John Harris is Emeritus Professor at the University of Warwick and works at Coventry University. Before becoming an academic, he worked for 15 years in local authority social work, where he was secretary of the shop stewards committee and, for the last five years, a district manager. One of his interests has been the changing nature of social work under neoliberalism, in the UK and elsewhere, an interest that has been pursued in publications such as The Social Work Business Routledge, 2003) and Modernising Social Work: Critical Considerations (Policy Press, 2009). He is the co-editor (with Vicky White) of the Oxford Dictionary of Social Work and Social Care (2nd edn, 2018).

Chris Jones was born in 1951 in England. He is very much a child of the British welfare state that was put into place between 1946 and 1950. One of the most tangible benefits was free education, which included his years in state schools and then into higher education. It also gave him a career in teaching and research, latterly as Professor of Social Work at Liverpool University, which he terminated in 2006 when he moved to Samos, a Greek island in the eastern Aegean close to the Turkish coast. On Samos, he continues to work with Tony Novak and a new collaborator, Sofiane Ait Chalalet. Together they work with refugees and write to share their experiences on their blog, Samos Chronicles.

Michael Lavalette is Professor in Social Work and Head of the School of Social Sciences at Liverpool Hope University. He was a founding member of the Social Work Action Network and is coeditor of Critical and Radical Social Work: An International Journal. He has written and edited a total of 17 books and numerous academic papers. His most recent books are (with Steve Cunningham) Schools Out! The Hidden History of School Student Strikes (Bookmarks, 2016) and (with Iain Ferguson and Vasilios Ioakimidis) Global Social Work in Political Context (Policy Press, 2017). He is Editor-in-Chief of the journal Critical and Radical Social Work, published by Policy Press.

Mark Lymbery is an Honorary Associate Professor in Social Work at the University of Nottingham.

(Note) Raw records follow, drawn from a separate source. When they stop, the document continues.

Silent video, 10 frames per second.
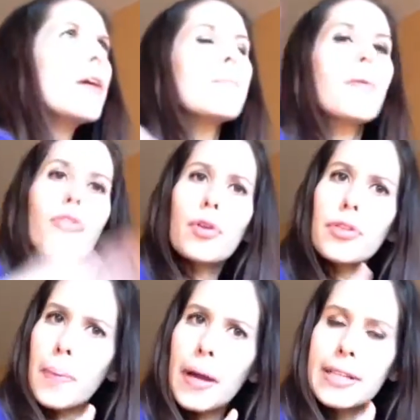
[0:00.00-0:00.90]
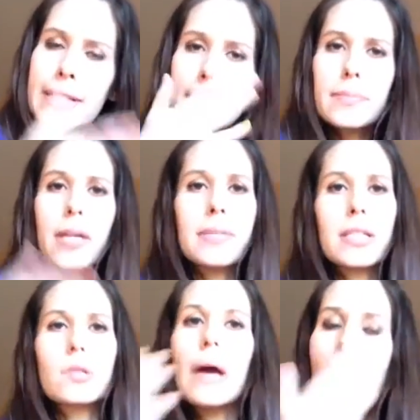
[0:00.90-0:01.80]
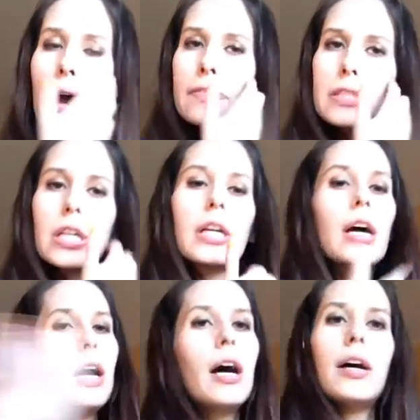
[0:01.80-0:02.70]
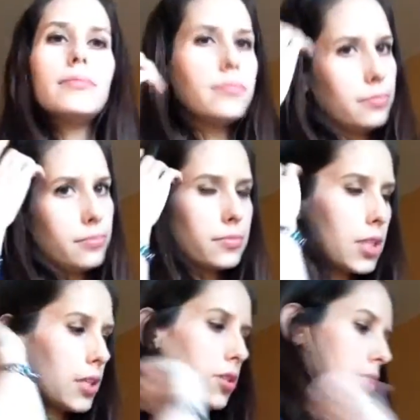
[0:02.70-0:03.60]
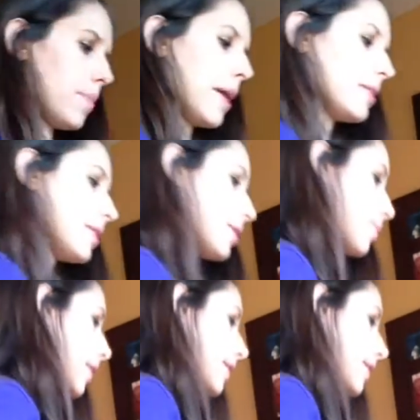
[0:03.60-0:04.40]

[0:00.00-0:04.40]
before the party, sometimes I do it after. It just depends. This one I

He has published numerous books and articles that focus on the practice of social work, especially with older people and adults. Particularly pertinent in respect of this is a recent book (written with Karen Postle), The Social Work Role in Transforming Adult Social Care: Perpetuating a Distorted Vision? (Policy Press, 2015).

Gurnam Singh is currently Principal in Social Work at Coventry University and Visiting Professor of Social Work at the University of Chester. Prior to entering academia in 1993, he worked as a professional social worker and community activist. He completed his PhD from the University of Warwick in 2004 on anti-racist social work. Gurnam has developed an extensive academic profile over the past 25 years. He has presented over 100 papers at national and international conferences, many as an invited keynote speaker, and contributed as single or joint author to over 50 books, articles, research reports and blogs.